L'IRA DEL 3.32: «OPERAZIONE DI FACCIATA»

Parla di «operazione di facciata», però, il comitato 3.32 : «hanno fatto una festa per dire che meno dell’1% delle 800 case Ater classificate A-B-C viene restituito ad inquilini  anziani che hanno atteso due anni la riparazione di una casa classificata B, in mezzo a un deserto desolante di case E,  dove neanche ora potranno tornare perché i lavori non sono terminati, perché il gas non è stato ancora riattivato».

E dal comitato c'è anche chi ha contestato l'organizzazione della giornata di ieri: «un tappeto rosso a coprire il marciapiede di cemento crepato e la soglia di marmo dell’ingresso segnata e spaccata come due anni fa.

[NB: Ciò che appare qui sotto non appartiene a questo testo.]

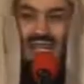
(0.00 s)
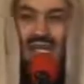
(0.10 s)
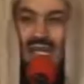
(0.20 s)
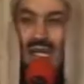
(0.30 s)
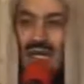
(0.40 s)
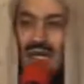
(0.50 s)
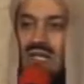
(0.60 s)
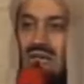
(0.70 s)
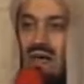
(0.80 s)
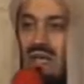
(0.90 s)
And
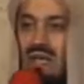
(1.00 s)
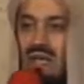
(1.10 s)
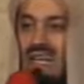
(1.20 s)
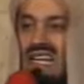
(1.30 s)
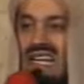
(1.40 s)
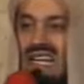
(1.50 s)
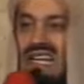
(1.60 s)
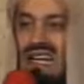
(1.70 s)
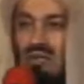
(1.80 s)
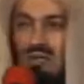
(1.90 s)
this mother,
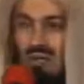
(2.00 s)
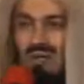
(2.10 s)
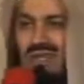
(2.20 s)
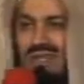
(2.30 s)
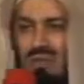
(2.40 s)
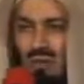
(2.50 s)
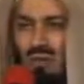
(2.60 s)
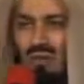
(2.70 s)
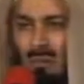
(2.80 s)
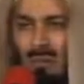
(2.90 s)
there are two,
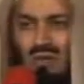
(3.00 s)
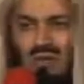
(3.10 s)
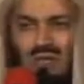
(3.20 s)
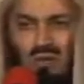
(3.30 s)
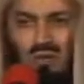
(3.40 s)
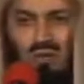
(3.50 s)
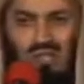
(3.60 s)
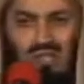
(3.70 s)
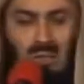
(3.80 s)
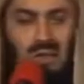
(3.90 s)
two reports, two
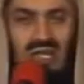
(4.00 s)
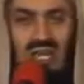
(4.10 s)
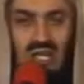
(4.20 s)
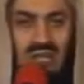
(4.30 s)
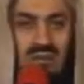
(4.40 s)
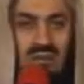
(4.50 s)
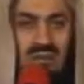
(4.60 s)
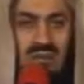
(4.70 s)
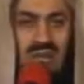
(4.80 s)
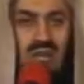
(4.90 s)
interpretations.
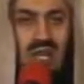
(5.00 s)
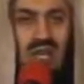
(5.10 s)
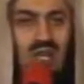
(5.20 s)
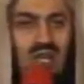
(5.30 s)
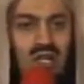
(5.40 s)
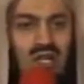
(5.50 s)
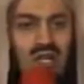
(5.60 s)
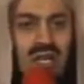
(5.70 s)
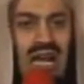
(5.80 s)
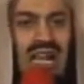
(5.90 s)

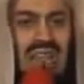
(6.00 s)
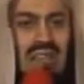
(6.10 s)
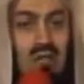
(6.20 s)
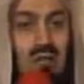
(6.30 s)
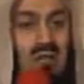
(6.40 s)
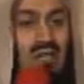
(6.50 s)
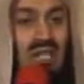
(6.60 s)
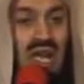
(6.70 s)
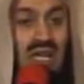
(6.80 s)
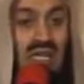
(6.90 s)
She either took the
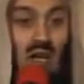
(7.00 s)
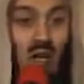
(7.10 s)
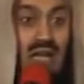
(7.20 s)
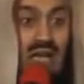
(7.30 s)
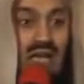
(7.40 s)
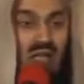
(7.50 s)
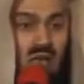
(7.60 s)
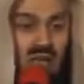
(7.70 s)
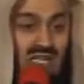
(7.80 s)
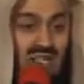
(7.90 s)
child away
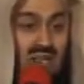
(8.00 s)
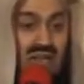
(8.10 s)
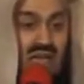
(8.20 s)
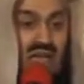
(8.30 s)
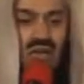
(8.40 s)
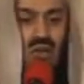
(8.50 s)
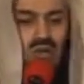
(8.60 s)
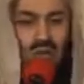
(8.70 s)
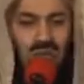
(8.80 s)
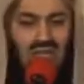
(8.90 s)
to breastfeed and
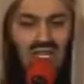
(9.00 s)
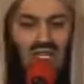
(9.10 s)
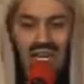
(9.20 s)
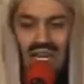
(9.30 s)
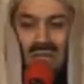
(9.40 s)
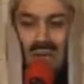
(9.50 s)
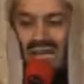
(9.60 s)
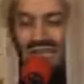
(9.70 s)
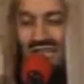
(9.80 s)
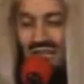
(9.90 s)
used to bring the child
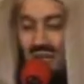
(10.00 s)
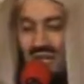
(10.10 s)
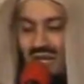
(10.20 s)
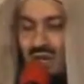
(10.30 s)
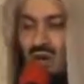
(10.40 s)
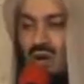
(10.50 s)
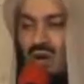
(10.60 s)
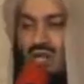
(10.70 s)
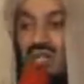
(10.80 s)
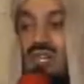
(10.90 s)
back regularly
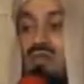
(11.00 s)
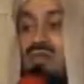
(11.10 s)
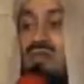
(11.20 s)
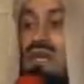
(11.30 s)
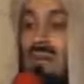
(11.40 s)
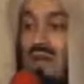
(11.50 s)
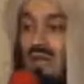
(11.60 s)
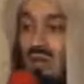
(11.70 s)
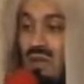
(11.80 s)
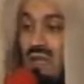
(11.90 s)
or she used to come
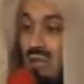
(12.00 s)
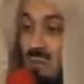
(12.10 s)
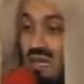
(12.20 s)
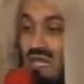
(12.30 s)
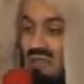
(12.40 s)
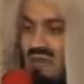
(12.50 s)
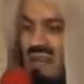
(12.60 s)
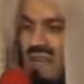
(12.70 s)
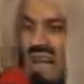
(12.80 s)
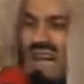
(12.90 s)
regularly to
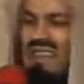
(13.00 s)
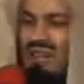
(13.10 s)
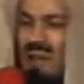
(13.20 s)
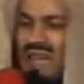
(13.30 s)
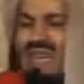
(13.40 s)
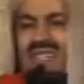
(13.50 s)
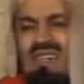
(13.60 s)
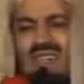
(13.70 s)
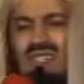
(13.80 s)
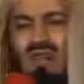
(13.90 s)
breastfeed. Either way
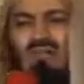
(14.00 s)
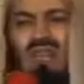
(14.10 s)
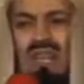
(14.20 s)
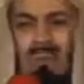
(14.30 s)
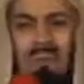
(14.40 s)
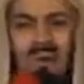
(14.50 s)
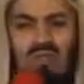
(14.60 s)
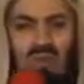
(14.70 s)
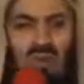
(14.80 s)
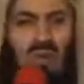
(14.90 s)
is not very
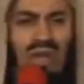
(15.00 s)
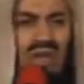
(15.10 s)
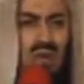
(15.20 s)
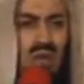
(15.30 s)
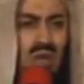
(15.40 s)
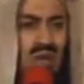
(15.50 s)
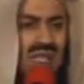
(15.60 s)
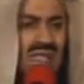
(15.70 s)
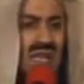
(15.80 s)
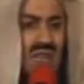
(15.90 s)
important. What we need to know
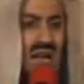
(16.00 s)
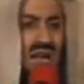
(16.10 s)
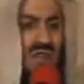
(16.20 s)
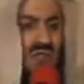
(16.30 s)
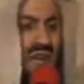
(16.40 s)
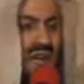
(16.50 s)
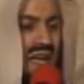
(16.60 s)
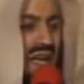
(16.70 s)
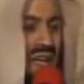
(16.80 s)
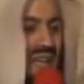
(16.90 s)
is Allah
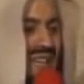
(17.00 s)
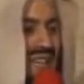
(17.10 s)
subhanahu wa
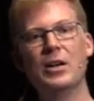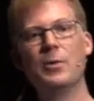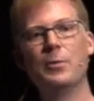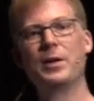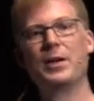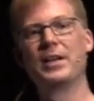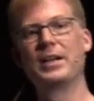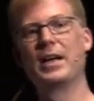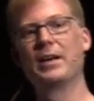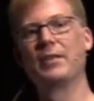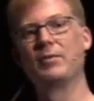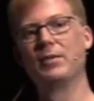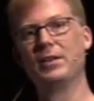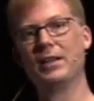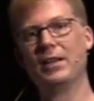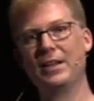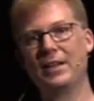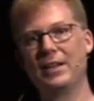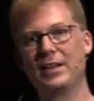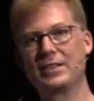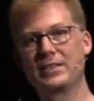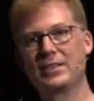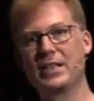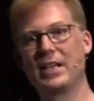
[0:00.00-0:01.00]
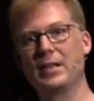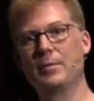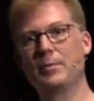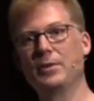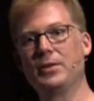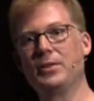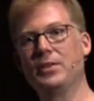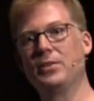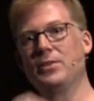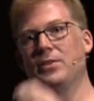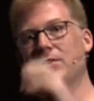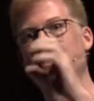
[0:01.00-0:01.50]
we can have Linux
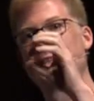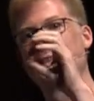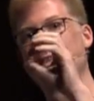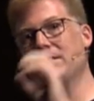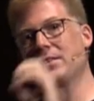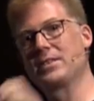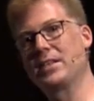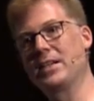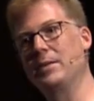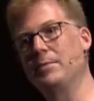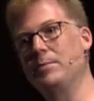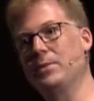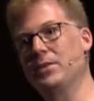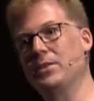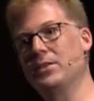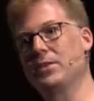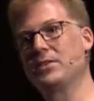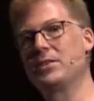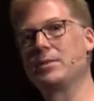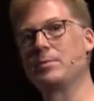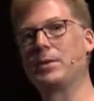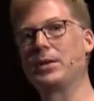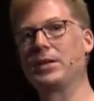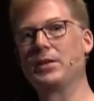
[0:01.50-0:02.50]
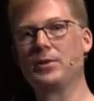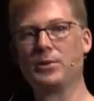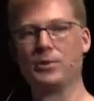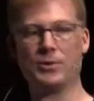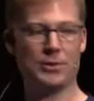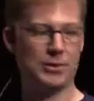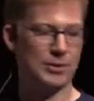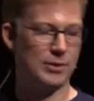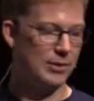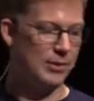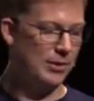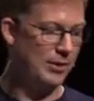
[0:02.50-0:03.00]
able to use that same unit to bring
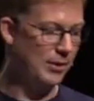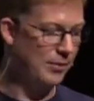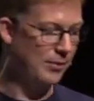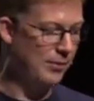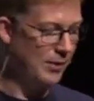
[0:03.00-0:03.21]
cores on and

Un rinfresco abbondante all’ombra di un gazebo a cui partecipa qualche decina di persone: politici, tecnici della protezione civile, giornalisti».

«Si pretende», continua il 3.32, «che sia una festa la restituzione di una palazzina di 8 alloggi, di cui in realtà solo 5 di proprietà Ater, per un totale di 3 inquilini presenti all’inaugurazione»

La riparazione, come ha rivelato la figlia di una delle inquiline -  non ha previsto la messa in opera di un ascensore, né nuovi infissi – che gli inquilini si sono pagati da soli – né la rimozione dei serbatoi di eternit nelle soffitte, né la sistemazione di una vecchia cisterna, forse per il gasolio, negli scantinati del palazzo.

«Peccato», chiude il comitato, «che le decine di inquilini di case A, che da oltre due anni aspettano di poter tornare nelle loro case agibili, e per le quali da tempo ci sono i fondi stanziati, non possano partecipare a questa festa, che un minimo di pudore e serietà avrebbe sconsigliato, vista la palese dimostrazione dell’inefficienza della  struttura commissariale da cui è dipeso il ritardo nell’attribuzione delle competenze per la gestione dei fondi  e dunque il conseguente, enorme ritardo con cui le case verranno restituite ai  cittadini».